More than 5,000 people spent scarce funds, fought through visa systems, rearranged lives, and planned for months to be in Lusaka, many travelling from their own high-risk environments where visibility itself carries a cost. Zambia’s last-minute “postponement” is a cancellation in bureaucratic drag. It’s not just a logistical disruption; It is an attack on expression, association, and assembly, and a blunt demonstration of how brittle civic space has become. That it came from a government claiming the language of a global south voice and the pantomime of autonomy only makes the hypocrisy sharper, but this should not be seen as an aberration. It’s a signal.

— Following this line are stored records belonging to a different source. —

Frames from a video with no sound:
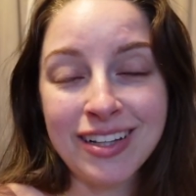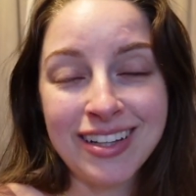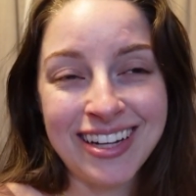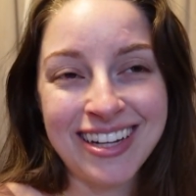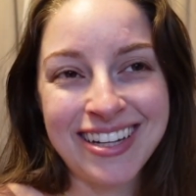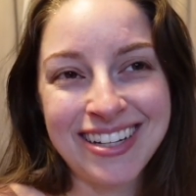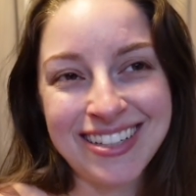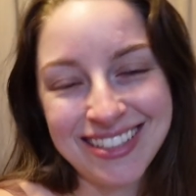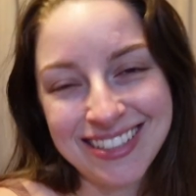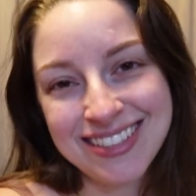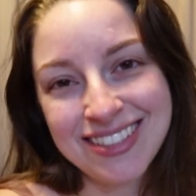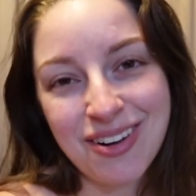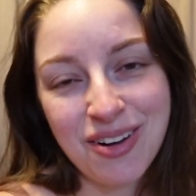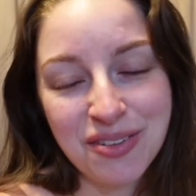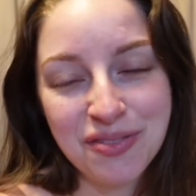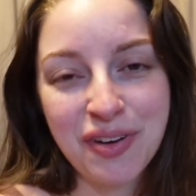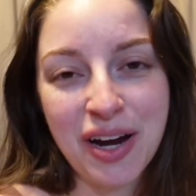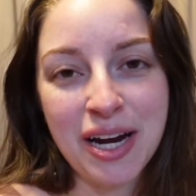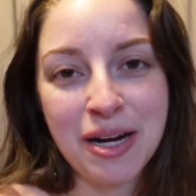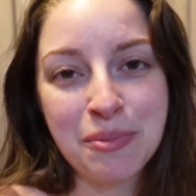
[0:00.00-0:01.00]
Like, it's
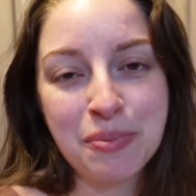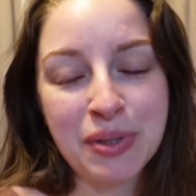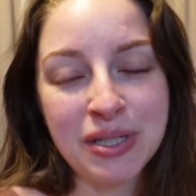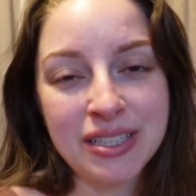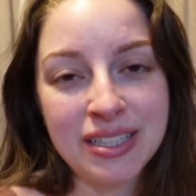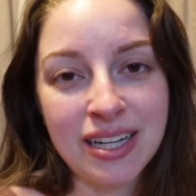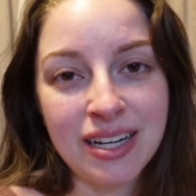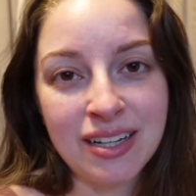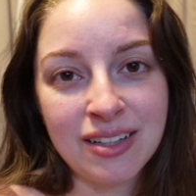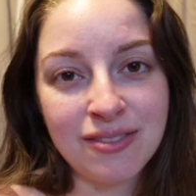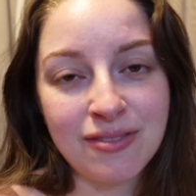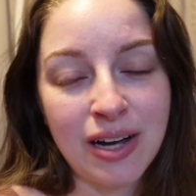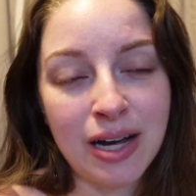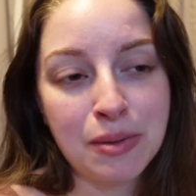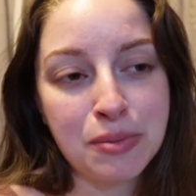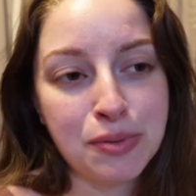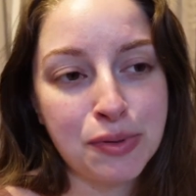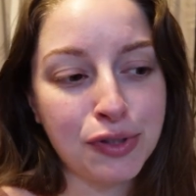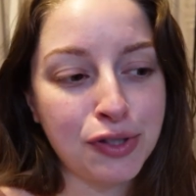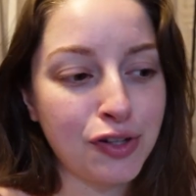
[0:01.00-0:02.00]
called Vibe, but yeah, the
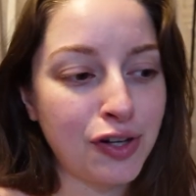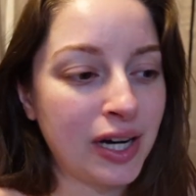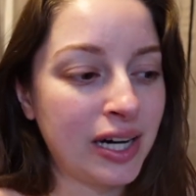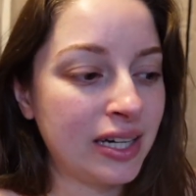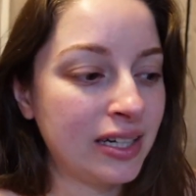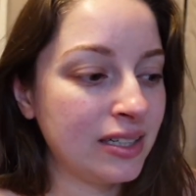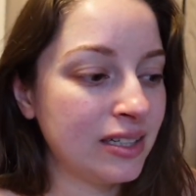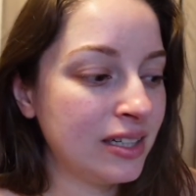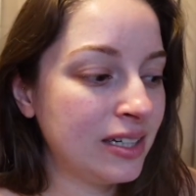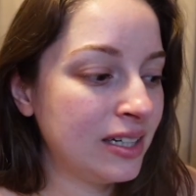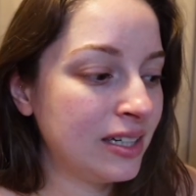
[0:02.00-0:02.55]
vibes were great.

My point — and I do have one — is that this moment demands more than solidarity statements. It calls for a genuine recalibration. The current models of building and sustaining human rights movements are failing. The new multi-polar hegemonic world is being carved up in different ways. This is evidenced in how much Internet Sovereignty has become the digital rhetorical device of our time, which I’ve banged on about already (here and here).
The Access Now team deserves enormous credit and gratitude for their tireless work each year to bring this space to communities that are too often excluded everywhere else. But this is a problem that can’t be left to one organisation. The movement, if there is to continue to be one, must decide how it reorganises for a more adversarial world, one where the act of coming together, already fraught, can’t be taken for granted.